Harness Nanochemical Design to Elevate STING-Based Melanoma Immunotherapy
James Mulé, PhD
2026 MRFBC Team Awards
H. Lee Moffitt Cancer Center & Research Institute, Inc
Co-PI: Michelle Teplensky, PhD
James Mulé’s Abstract
The proposed research will develop an innovative and clinically relevant class of nanomaterials—DNA-based “dendritic” (branched) nanostructures—as immunotherapeutics for treating melanoma. Melanoma immunotherapies, where one seeks to harness the body’s natural immune system and reprogram it to attack melanoma tumor cells, are currently ineffective in most patients. New approaches are urgently needed to improve response rates and deliver long-lasting remissions. One promising avenue lies in utilizing a cell’s natural “alarm system,” the cGAS–STING pathway. This pathway, activated when DNA binds to the cGAS enzyme, triggers a cascade of signals that stimulates both innate and adaptive immune defenses against cancer. Clinical efforts to exploit this pathway with small molecule STING agonists have not succeeded clinically because these drugs are rapidly cleared from the body, do not enter cells efficiently, and vary in potency across patient populations.
Adding to the challenge, immune activation through cGAS-STING also increases levels of a checkpoint “brake” protein PD-L1 on tumor and immune cells, which in turn dampens tumor killing and exhausts the immune system. To overcome these hurdles, we will develop a new class of programmable DNA-based nanostructures that can carry and precisely deliver orthogonally complementary therapies: DNA sequences to activate the cGAS–STING pathway and separate short DNA sequences that block the production of PD-L1 surface protein.
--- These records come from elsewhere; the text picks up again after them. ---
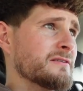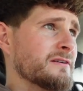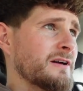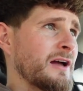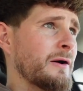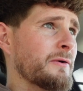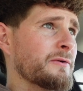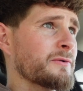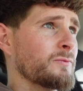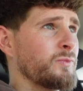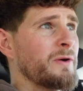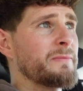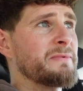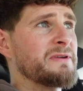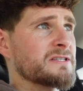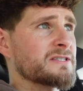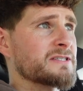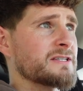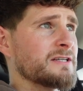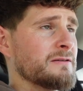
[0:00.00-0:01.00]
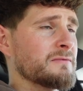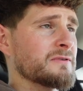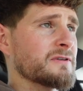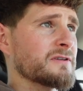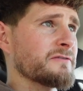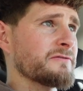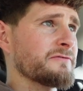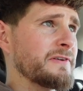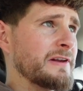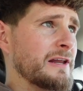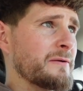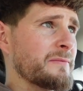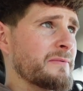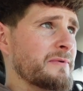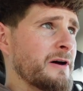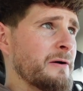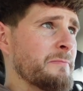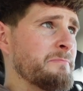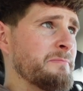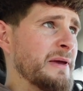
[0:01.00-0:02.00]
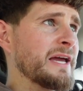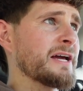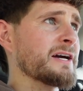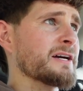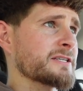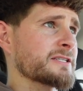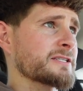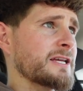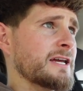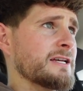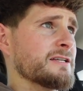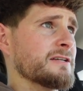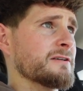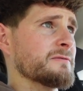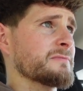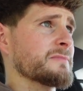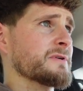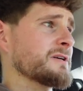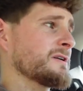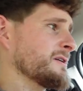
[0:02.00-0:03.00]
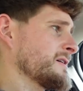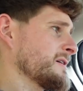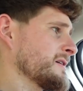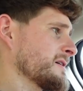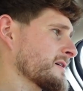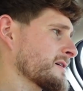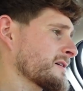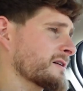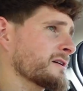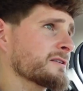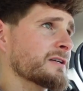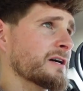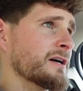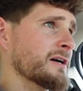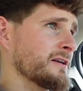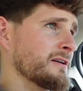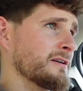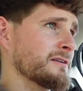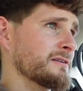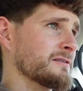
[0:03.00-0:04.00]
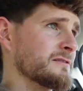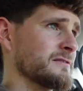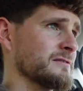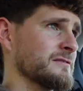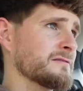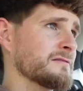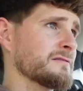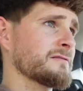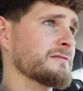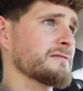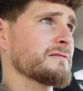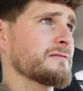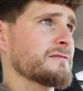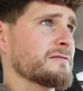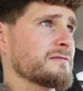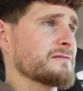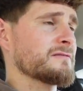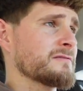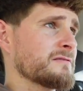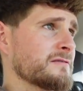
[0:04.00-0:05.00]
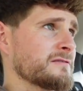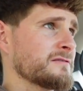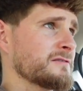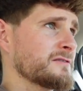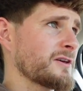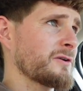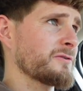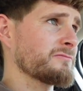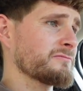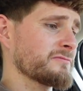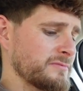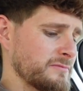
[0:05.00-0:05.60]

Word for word: How are the women's team going to fill up a bigger stadium? Because I don'tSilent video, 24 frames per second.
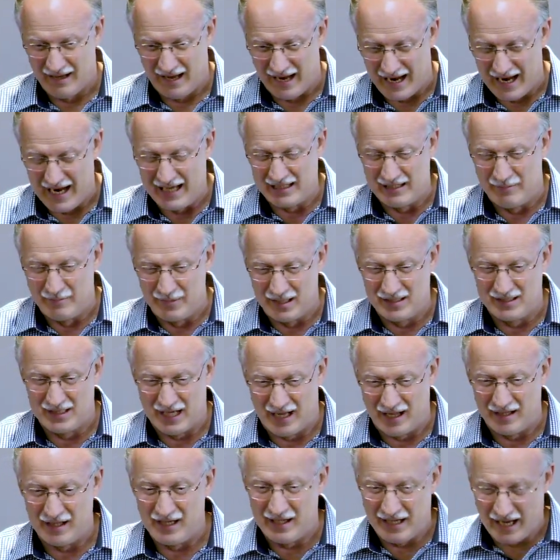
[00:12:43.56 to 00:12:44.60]
I had the
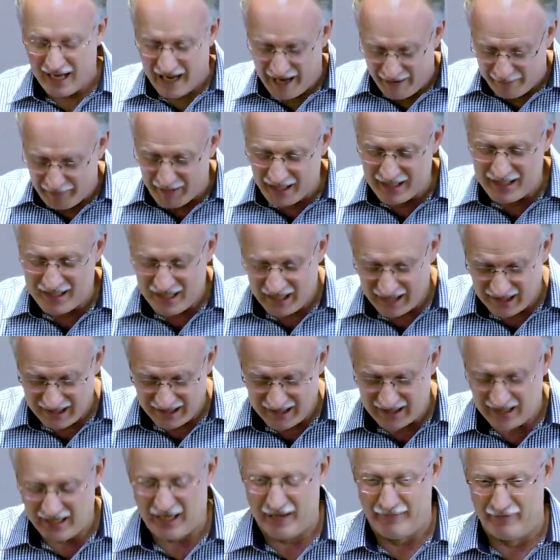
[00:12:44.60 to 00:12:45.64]
mentality that I have my
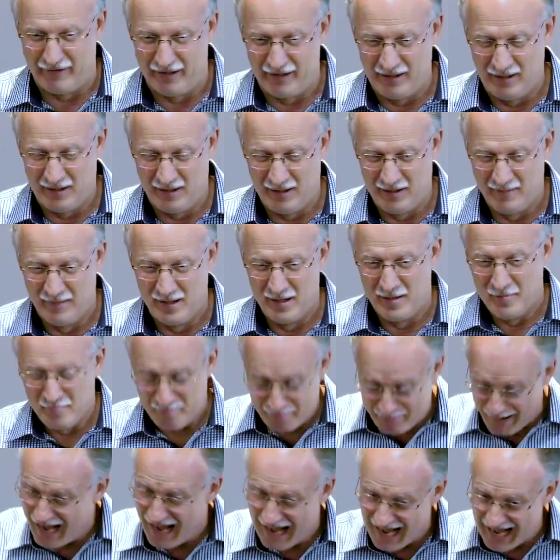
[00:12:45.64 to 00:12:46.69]
ticket to heaven,
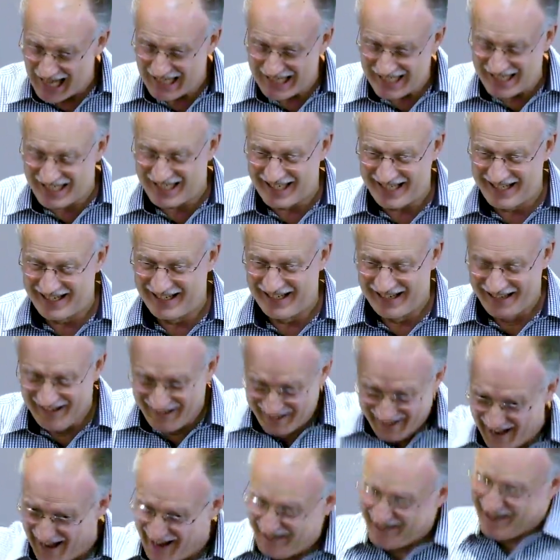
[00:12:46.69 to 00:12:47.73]
but
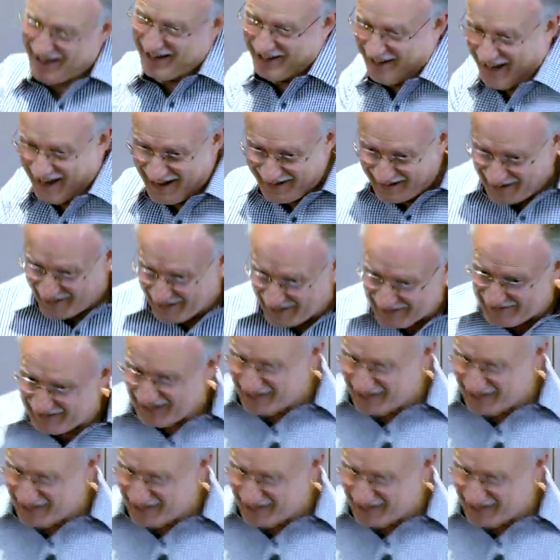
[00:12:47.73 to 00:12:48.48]
I gotta, I gotta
This proposed research innovatively develops these nanostructures as molecular platforms to structure these immunotherapeutic cues and deliver them in optimized architectures to cells. Due to the modularity of our system, we propose to harness this feature to evaluate specific structural parameters that lead to effective delivery of immune-stimulating cues as well as appropriate timing of the anti-tumor-evasion cues. Our research is a paradigm shift in the way in which melanoma treatments are developed, as it harnesses advances in chemistry and nanotechnology to expand our capabilities in immunology. With our approach, we have the opportunity to develop robust and longer-lasting melanoma immunotherapies that are effective across a wide population of patients. By uniting precise immune activation with reduced “immune brake protein” expression in a single, modular platform, this research aims to produce a versatile, next-generation immunotherapy to treat patients with melanoma.